We discover that the other two Feelers are also standing at the window of neighbouring buildings, playing their take on the old “love is a battlefield” theme. This high-rise trio doesn’t seem to bother the other people in the offices (all Asian). Perhaps it’s a standing arrangement the band have – an alternative to renting proper rehearsal space.
It’s been filmed by the Vero building on Shortland Street in Auckland, and sometimes we see the band playing outside, evidence that the three-building technique isn’t the result of a feud.
Office buildings are pretty bleak places, bleaker still when they’re empty. The presence of a rock band could either make the building seem more rockin’, or it could make the band members seem more dull. I think the latter happens in this instance. The scenes filmed outside with the band together are far more dynamic than the band in an empty open-plan office space. Even when the song’s tension is building, the dull setting just seems to bring everything down. Maybe they should have got David Brent to do some dancing.

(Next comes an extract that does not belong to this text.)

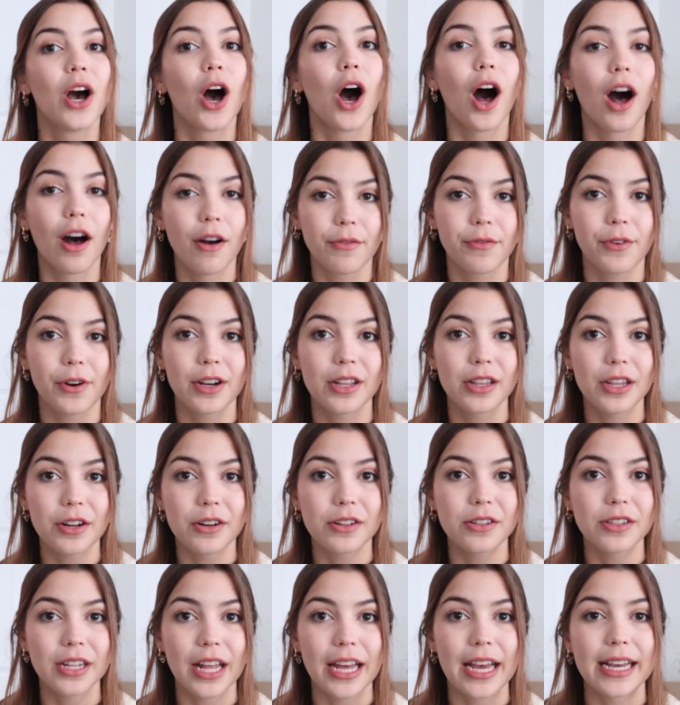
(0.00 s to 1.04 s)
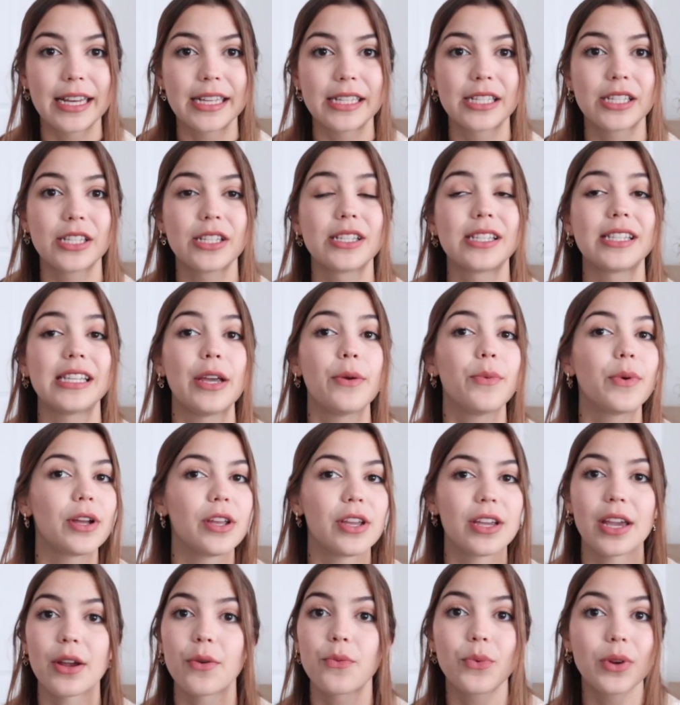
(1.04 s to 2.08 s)
offer a little less, see what
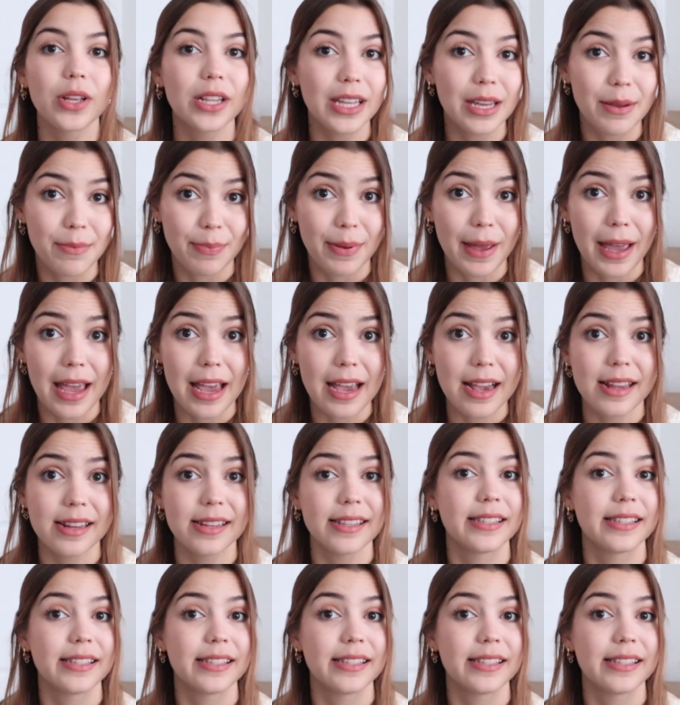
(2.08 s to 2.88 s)
you can really pay,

Best bit: the guy happily working while Hamish plays the drums at the other desk.
Next… cube dudes.
This video now makes me think of the section in Pip Adam’s novel I’m Working on a Building in which the characters are squatting in unleased central Auckland office space in the late 80s. Of course that’s out of sync with when this video was released, but there’s something about that generic real estate that collapses time.